A fronteira entre a Arménia e a Mesopotâmia correspondia, aproximadamente, ao rio Tigre. Três séculos de ocupação da Pártia (desde meados do século II a.C. até à conquista romana cerca de 165 d.C.) apagaram praticamente todos os traços de helenização da Mesopotâmia, que os reis da Macedónia tanto haviam querido impor. A forma literária síria usava o dialecto de Edessa (Urfa), sendo nessa cidade abençoada, assim como em Amida (Diyarbakir), Nísibis (Nusaybin) e em Tur Abdin, que um vigoroso movimento monástico de crença monofisita alimentava o cultivo dessa língua. A Mesopotâmia era uma região fronteiriça: a fronteira entre Roma e a Pérsia apresenta uma curta distância a sueste da cidade-guarnição de Dara, enquanto Nísibis havia sido ingloriamente cedida aos Persas pelo imperador Joviano em 363. A separação cultural da Mesopotâmia certamente não ajudou o governo imperial, essencialmente por se tratar de uma área sensível.
O domínio dos dialectos aramaicos, a que pertence o sírio, estendia-se através da Síria e da Palestina até aos confins do Egipto. Aqui testemunhamos um fenómeno de considerável interesse. Quando os reinos helénicos se estabeleceram, a seguir à morte de Alexandre, o Grande, a Síria estava dividida entre os Ptolomeus e os Selêucidas. Os Ptolomeus, que obtiveram a metade do país a sul, pouco fizeram para estabelecer ali as colónias gregas. Pelo contrário, os Selêucidas, para quem o Norte da Síria tinha uma importância crucial, levaram a cabo uma colonização intensiva. Colonizaram algumas cidades novas, tais como Antioquia Orontes, Apameia. Selêucia e Laodiceia, introduzindo um elemento grego nas cidades existentes, tais como Alepo. A partir dessa altura, toda a Síria permaneceu continuamente sob uma administração de língua grega. No entanto, cerca de nove séculos mais tarde, a língua grega não está confinada apenas às cidades, mas alargada às mesmas cidades que haviam sido fundadas pelos reis helénicos.
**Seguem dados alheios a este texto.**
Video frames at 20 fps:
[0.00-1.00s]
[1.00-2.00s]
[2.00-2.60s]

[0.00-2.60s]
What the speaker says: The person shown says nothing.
O campo, em geral, e as cidades que não eram de origem grega, como Emesa (Homs), mantiveram-se fiéis à sua língua autóctone, o aramaico.
É pouco provável que o uso do grego tivesse sido mais divulgado na Palestina do que foi no Norte da Síria, excepto em relação a um fenómeno artificial, nomeadamente, o desenvolvimento dos locais sagrados. A começar pelo reino de Constantino, o Grande, praticamente todos os lugares com fama bíblica se tornaram, como diríamos hoje, numa atracção turística. As pessoas vinham em grande número para a Palestina, oriundas de todos os cantos do mundo cristão: alguns como peregrinos em trânsito, outros procurando uma permanência mais duradoura. Mosteiros de todas as nacionalidades emergiram como cogumelos no deserto ao lado do mar Morto. A Palestina era assim uma babel de línguas, mas a população autóctone, e devemo-nos lembrar que esta incluía dois grupos étnicos distintos, nomeadamente, os Judeus e os Samaritanos, falava aramaico, como sempre o fizera». In Cyril Mango, Bizâncio, O Império da Nova Roma, 1980, Edições 70, 2008, ISBN 978-972-441-492-8.